- **What this task involves**:
Look through the records below, and copy out every line that holds the string "video".

── Material shown

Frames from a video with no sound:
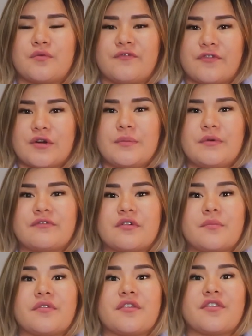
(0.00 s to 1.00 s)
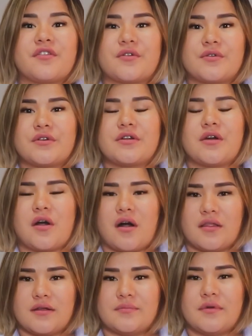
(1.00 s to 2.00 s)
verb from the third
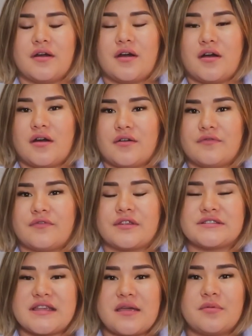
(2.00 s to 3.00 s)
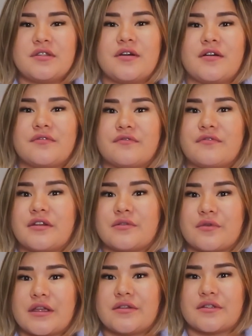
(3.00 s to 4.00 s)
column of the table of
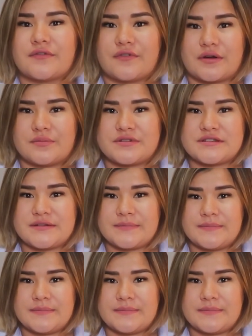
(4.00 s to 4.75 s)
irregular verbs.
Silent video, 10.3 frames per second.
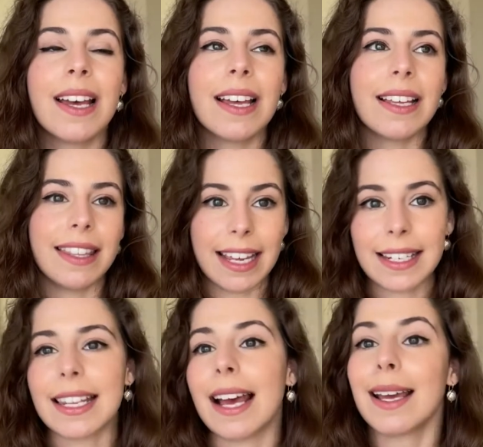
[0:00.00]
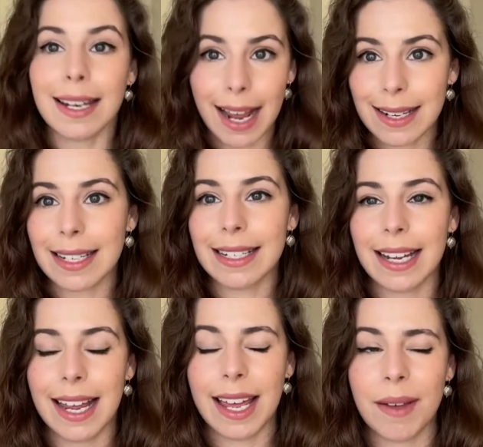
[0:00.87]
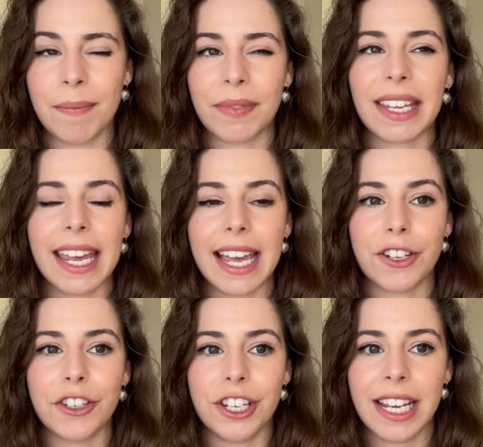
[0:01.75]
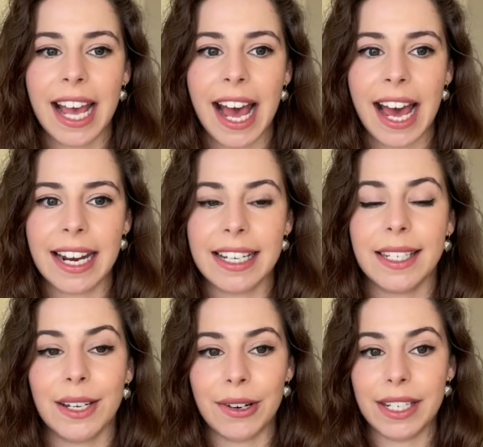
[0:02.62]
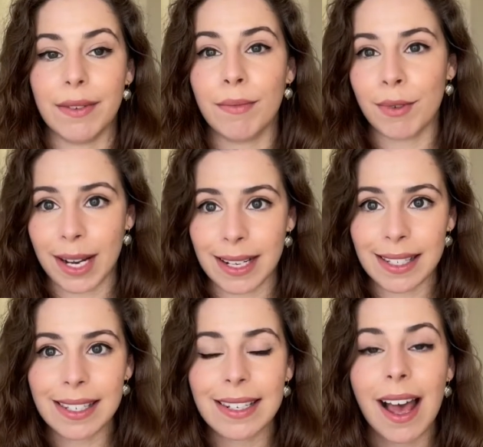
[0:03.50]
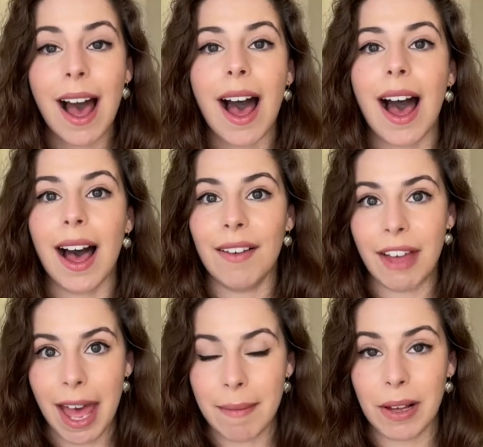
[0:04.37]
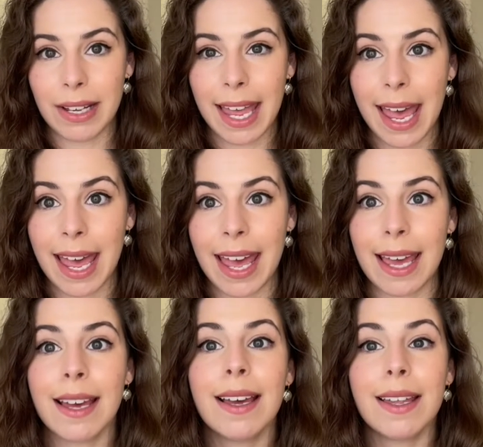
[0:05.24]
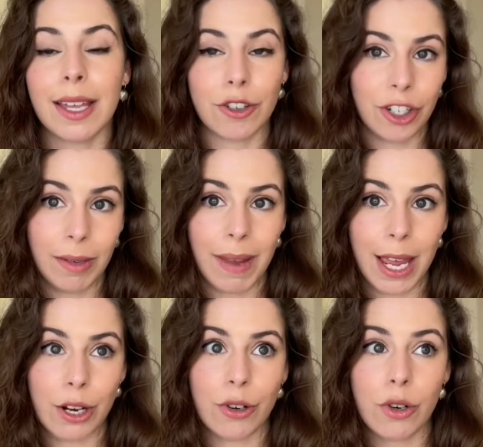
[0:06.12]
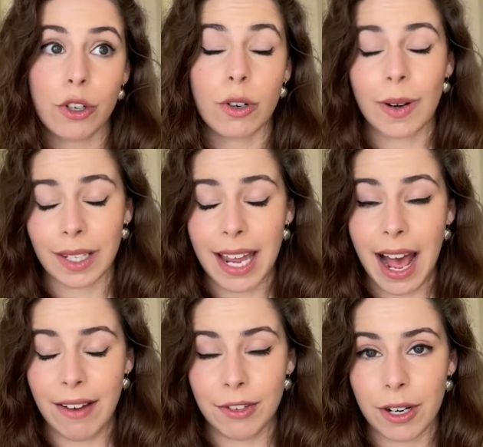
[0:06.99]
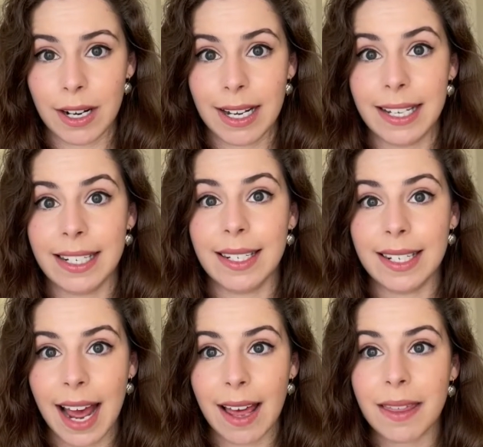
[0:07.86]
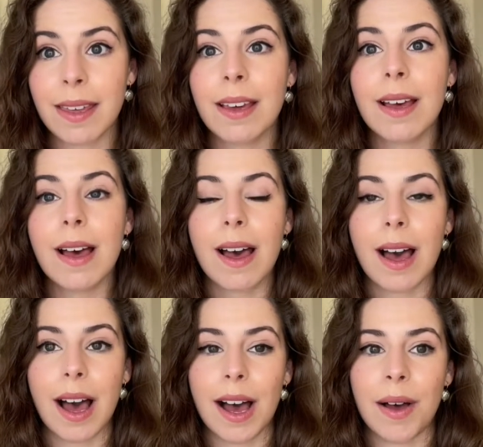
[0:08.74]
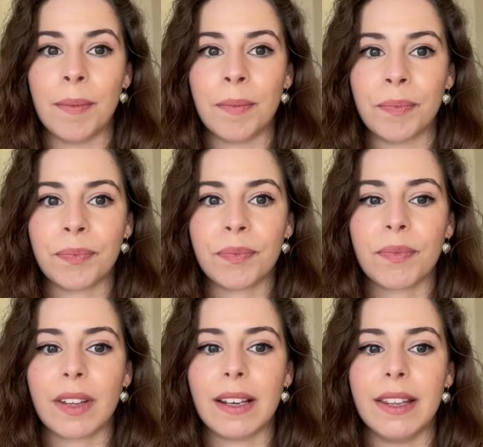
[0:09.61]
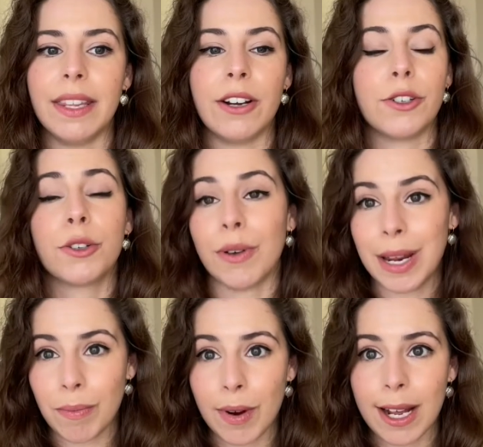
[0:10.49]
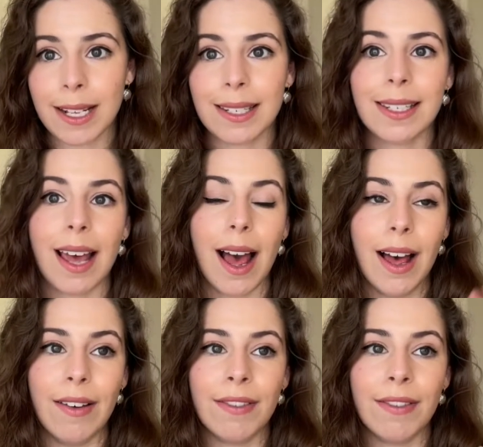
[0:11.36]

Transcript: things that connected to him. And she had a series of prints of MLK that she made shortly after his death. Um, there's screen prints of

────

- **Result below**:
Frames from a video with no sound:
Silent video, 10.3 frames per second.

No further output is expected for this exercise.